Israelis seek EU passports amid existential angst
TEL AVIV, Israel (AP) — Despite their country’s turbulent history, Israelis enjoy a fairly secure existence: they have military might, a world-class high tech industry powering a strong economy, and America as a solid ally.
Yet in recent years, tens of thousands have requested and received the citizenship of European countries like Poland and Germany, which were killing fields for Jews just decades ago.
On the surface, the attraction is practical: An EU passport enables free travel and work in the entire union of 27 nations, giving access to high quality and subsidized higher education.
But just beneath lurks some fear for the future.
“Because of our situation, it’s good to have an escape path,” said Moti Alberstein, a 36-year-old doctoral student in biochemistry who just received Polish citizenship. “Life in this country entails so much uncertainty that there is this need to have some security. That’s why people are drawn to this.”
Israelis in general have more access to foreign passports than most, because a majority of them, or their parents, came here from somewhere else, and many retained the right to a passport from their countries of origin.
There is no stampede to actually leave a country that — for all its troubles — actually weathered the global financial crisis better than most.
In 2009, fewer than 16,000 Israelis left and stayed abroad for more than a year, while 11,000 who had lived abroad for more than a year returned, according to data from the Central Bureau of Statistics. Immigration is also slightly on the rise, approaching 17,000 in 2010.
Statistics about second passports are notoriously hard to nail down.
Countries do not always know whether their nationals have taken another citizenship. The American embassy estimates there are between 120,000-200,000 Americans in Israel.
Israel’s government claims it does not know how many of its immigrants retained their previous citizenship.
More than 1 million immigrants arrived from Russia, Ukraine, and other countries of the former Soviet Union since the collapse of communist rule there 20 years ago. The quasi-governmental Jewish Agency, which handles immigration, says a majority of them probably kept their foreign passports.
The new phenomenon is the accession to the EU, between 2004 and 2007, of several countries in eastern Europe where millions of Israelis have roots. The biggest numbers are attached to Poland, where some 3 million Jews lived before the Holocaust, and Romania, with close to a million.
That has made acquiring passports from those countries attractive enough to overcome the painful history.
One incentive, possibly as important as a safety net, is simply practical. It is easier to travel under a European passport than an Israeli one. Many more countries require Israelis to acquire visas, compared to Europeans.
It’s not uncommon on weekday mornings to see a line of eager Israelis stretching out from European embassies in Tel Aviv, seeking visas or passports.
“It’s definitely a phenomenon,” said lawyer Amichai Zilberberg, one of several who have specialized in recent years in the acquisition of Polish passports. “They want a foreign passport just to be on the safe side.”

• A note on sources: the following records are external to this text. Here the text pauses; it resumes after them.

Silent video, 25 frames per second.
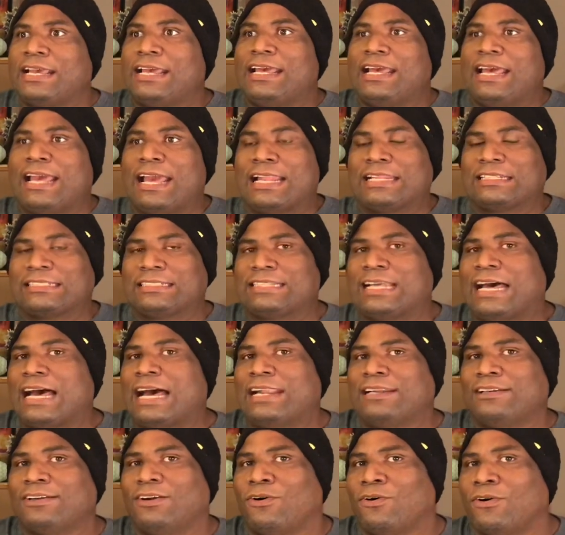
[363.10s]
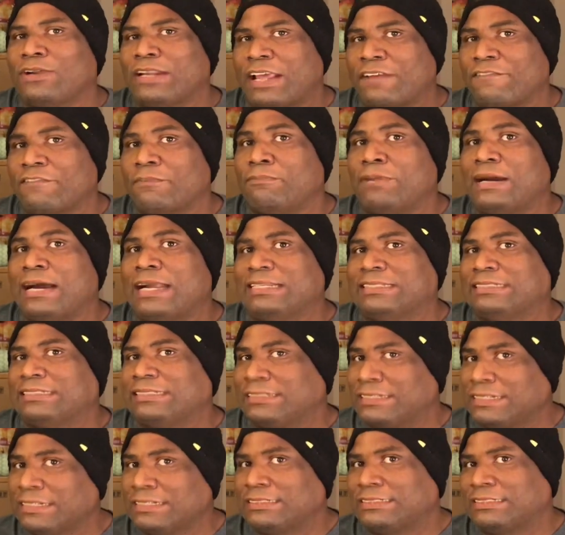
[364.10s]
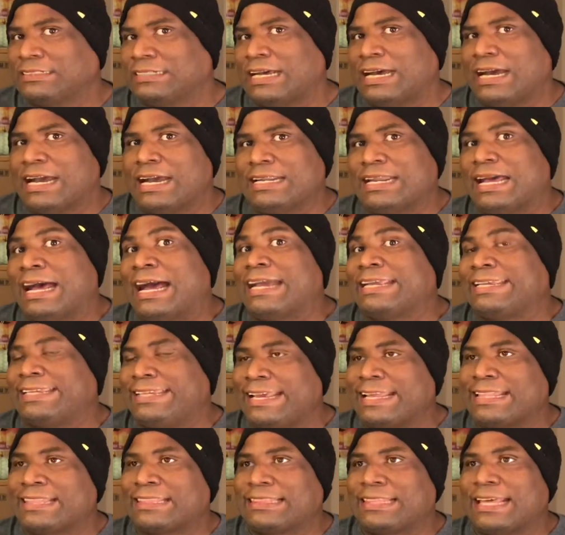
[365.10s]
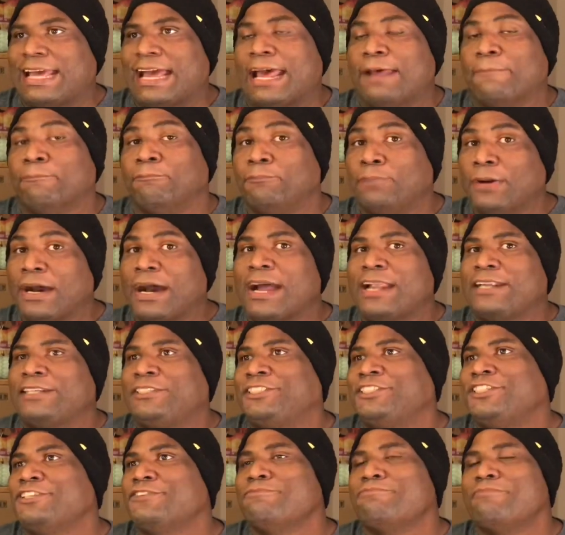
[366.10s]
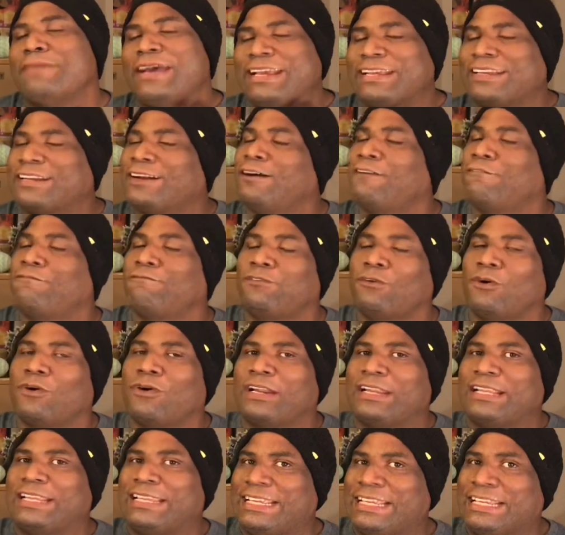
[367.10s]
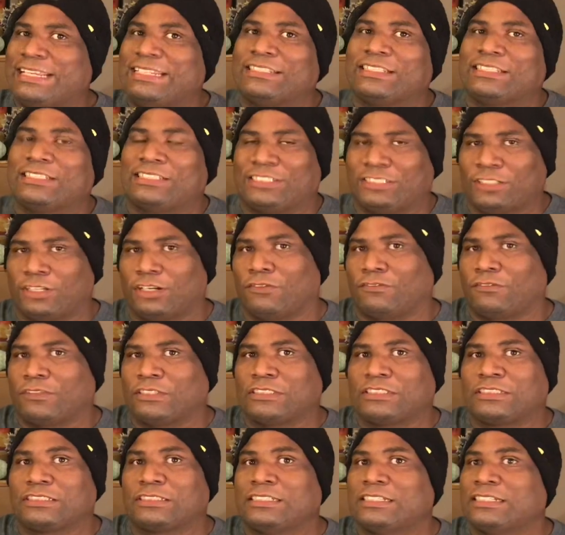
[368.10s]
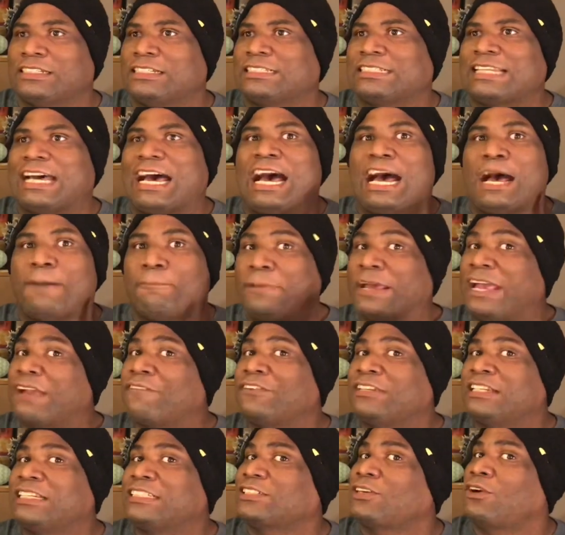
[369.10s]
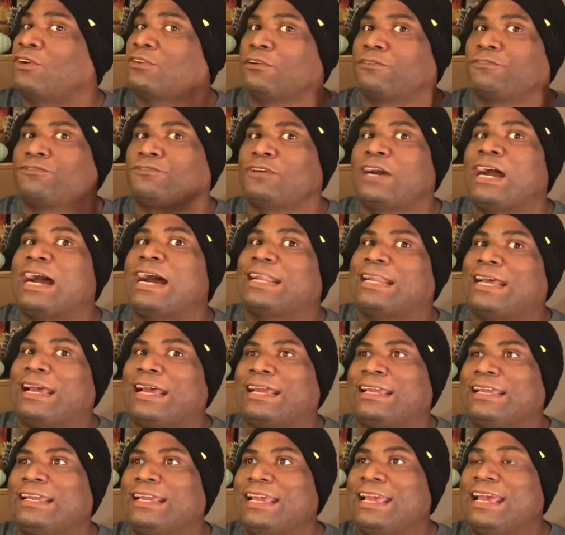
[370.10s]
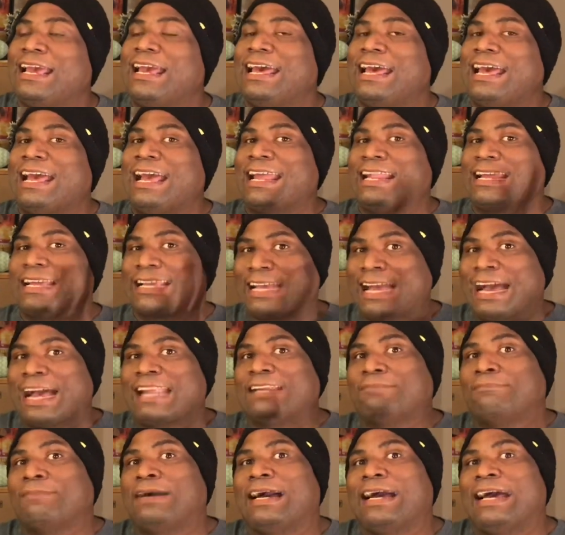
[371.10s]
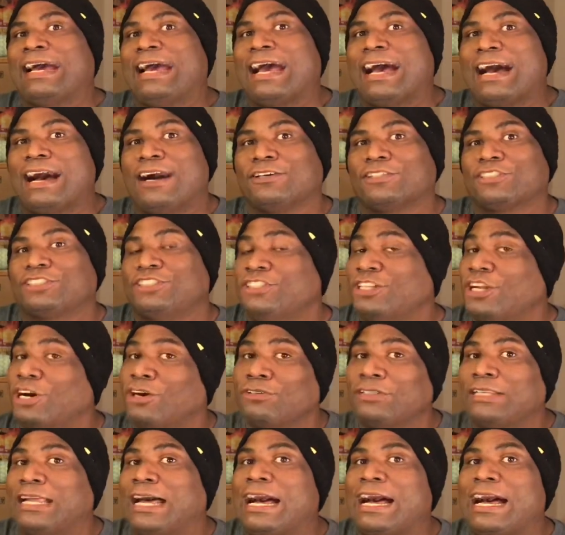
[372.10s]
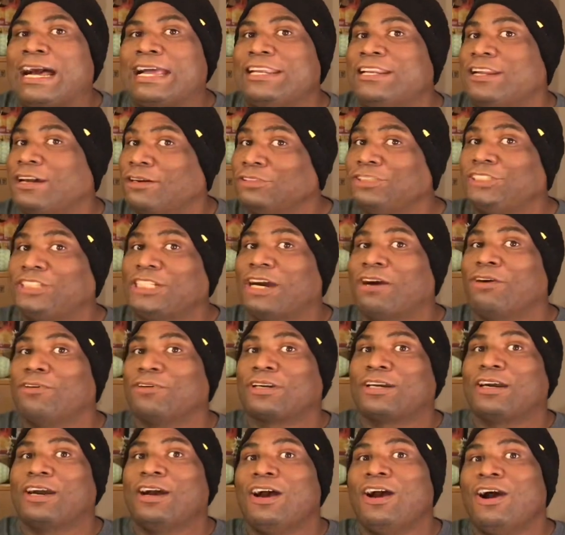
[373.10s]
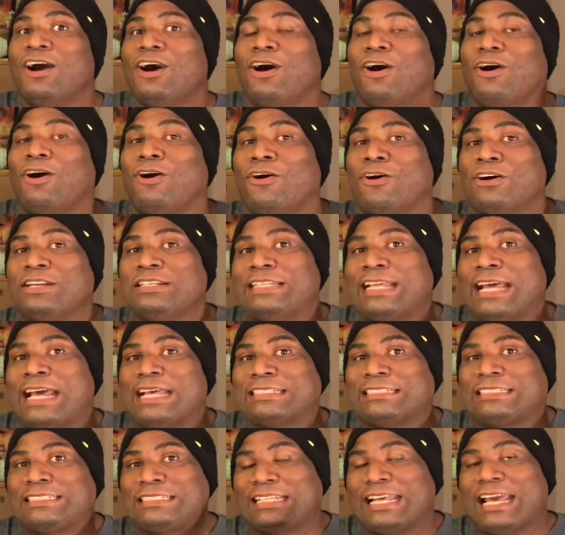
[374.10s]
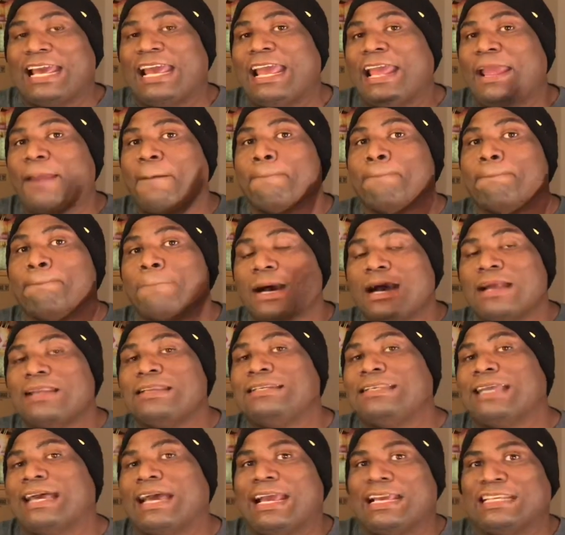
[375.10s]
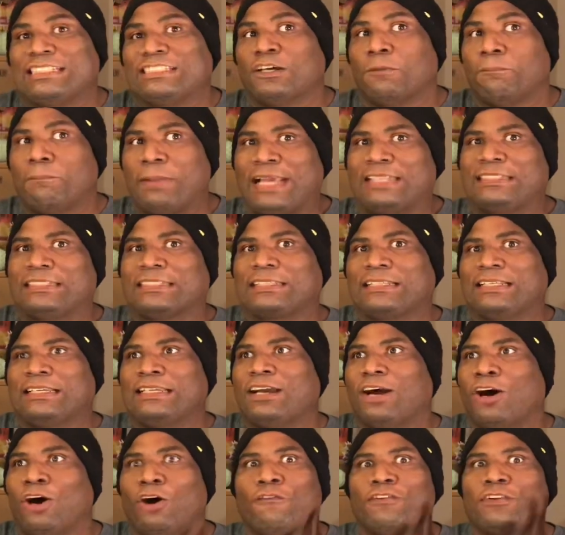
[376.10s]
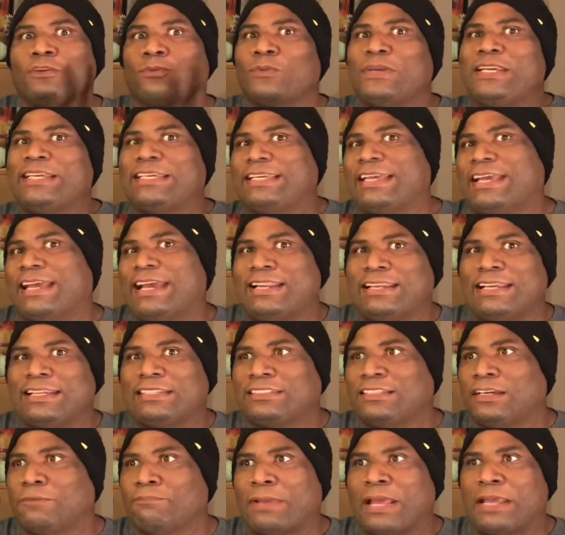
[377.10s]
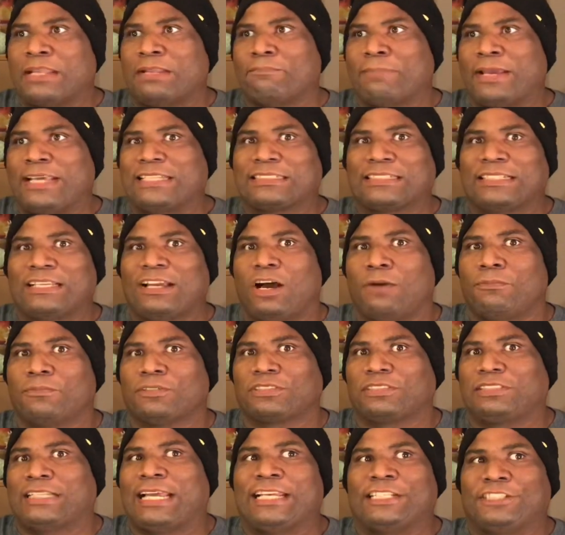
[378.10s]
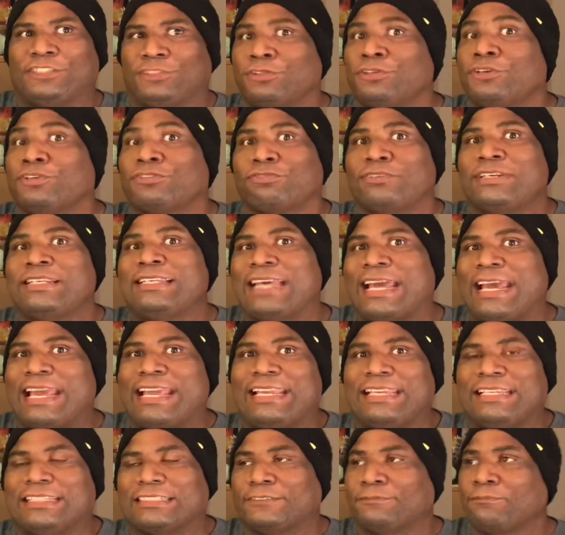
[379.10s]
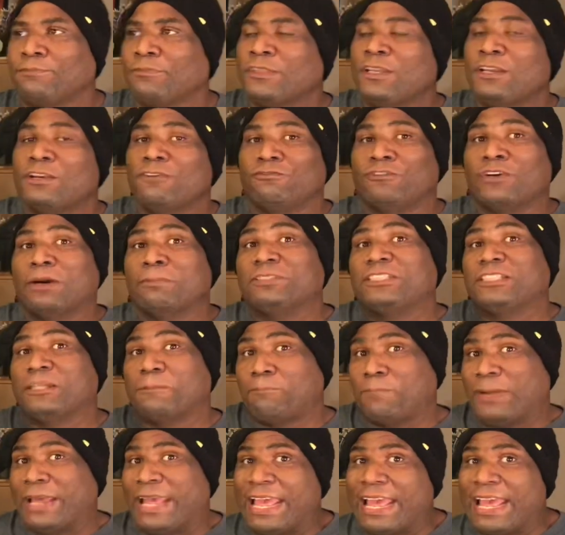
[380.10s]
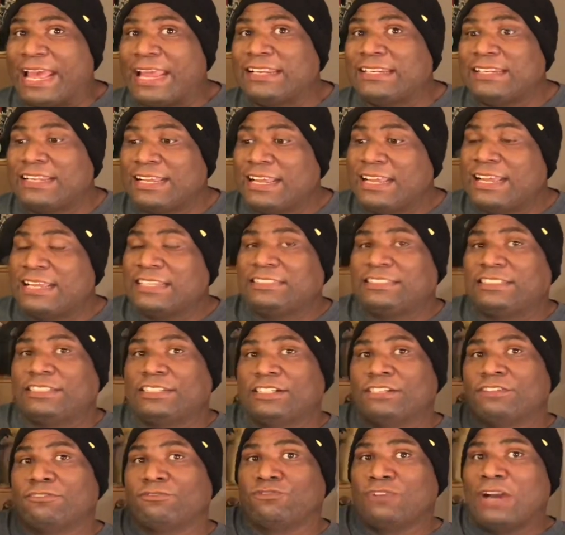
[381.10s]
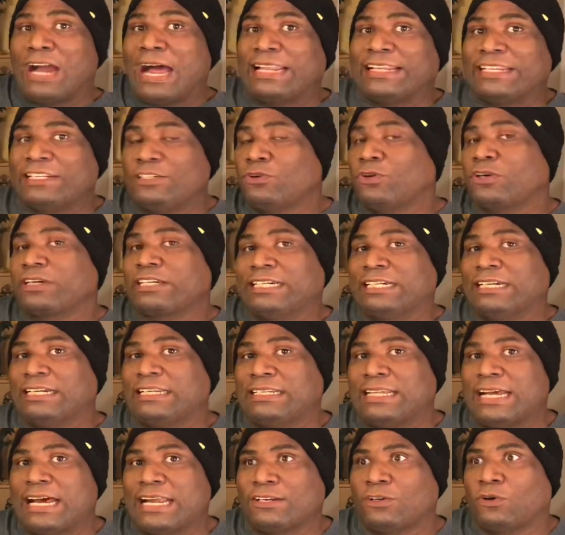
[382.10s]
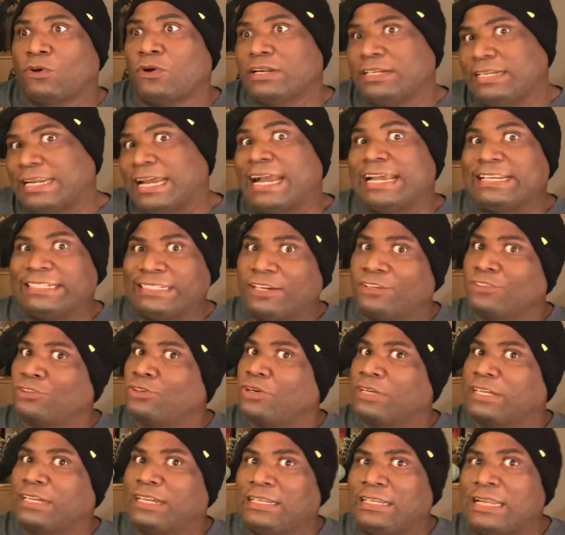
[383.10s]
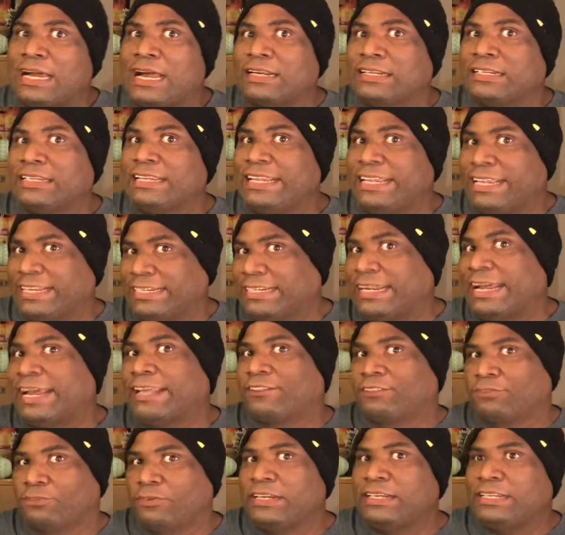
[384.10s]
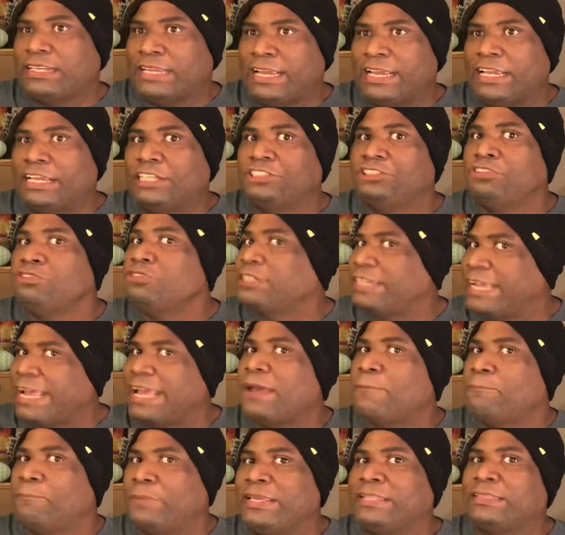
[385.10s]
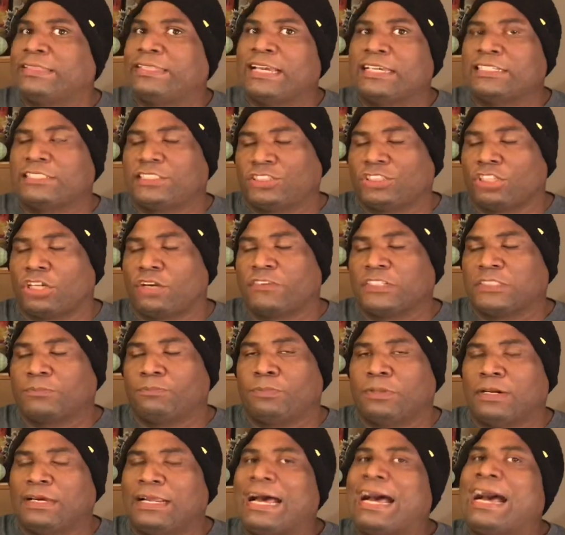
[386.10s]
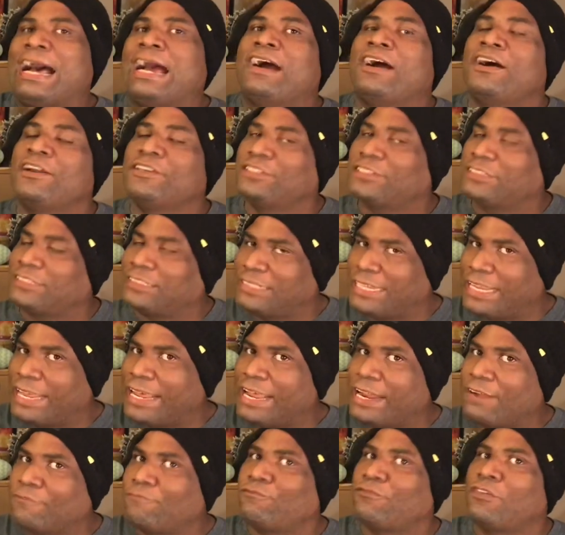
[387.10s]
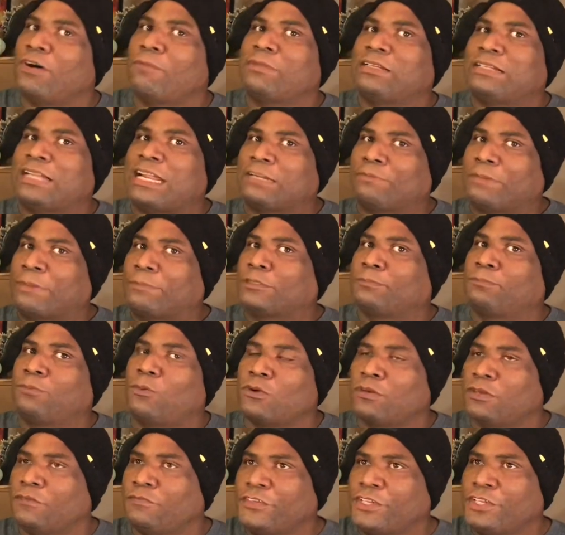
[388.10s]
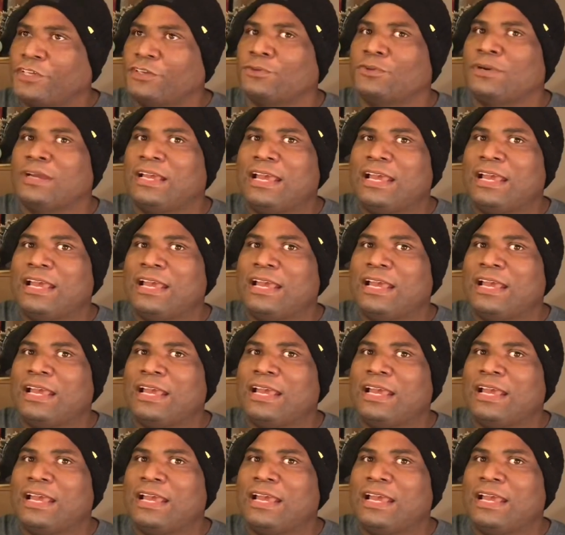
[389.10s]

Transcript: and it's not on everybody's good side. I get that. But you make up for it in the service, because I paid for this on a Friday, and it got to my house, no lie, no joke, on that same Monday. So basically, over the weekend, it took basically almost like 2 or 3 days from Japan to Raleigh, North Carolina or Knightdale, North Carolina in like 3 days, you can't beat that service. But I understand from a lot of people's point of view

Poland says it has issued 12,800 passports to Israelis from the Warsaw district alone since 2004, when that country joined the European Union, transforming a Polish passport in effect into a EU one. The Polish embassy says it is now issuing passports at a rate of some 2,000 a year.
The numbers are smaller in Romania, whose Interior Ministry would only say that 162 Israelis received citizenship since January 2009 — but even that has sufficed to stir up agitation on the country’s far right blogosphere, where ultranationalist Ion Coja, a former communist party secretary, called it “an invasion taking place in secret.”
The most complicated case may be that of Germany. It allows Jews who survived the Holocaust, to reclaim citizenship, and more than 25,000 Israelis have done this in the past decade.
If there is a trend toward seeking a safe haven, there would be several possible explanations.
Israel considers Iran to be an existential threat, charging that its nuclear program threatens Israel as its leaders talk about destruction of the Jewish state. Israel dismisses Iran’s denials.
Domestically, many Israelis are concerned about the growing influence of ultra-Orthodox Jews, especially since many of the men in that rapidly expanding community spend their lives studying scripture and surviving from government handouts. They fear the dampening affect they could have on the liberal aspects of Israeli society like nightlife, army service for women and low-key acceptance of gays.
Others are worried about unrest sweeping the Arab world and its potential to threaten Israel, and closer to home, many despair of ever making peace with the Palestinians, facing a long-term existence of attacks, disputes over settlements and international condemnation.
There is internal unrest as well. Tent cities have sprung up all over the country, and hundreds of thousands have demonstrated to protest housing shortages, high prices and poor government services.
Dan Ben-David, a Tel Aviv University professor and executive director of the Taub Center for Social Policy Studies, says Israel will struggle when so many people are not productive: “A third-world economy cannot maintain a first-world military,” he said. “And without a first-world military, we will not be able to survive in this part of the world.”
The nagging sense of possible impermanence remains.
The popular TV comedy “Ramzor” (Traffic Light) recently devoted a show to the trend of Israelis seeking EU citizenship.
In the episode, a character suffers a nightmare in which he is the last person remaining in an Israel under nuclear attack — after everyone, including his wife and daughter, have fled with foreign passports.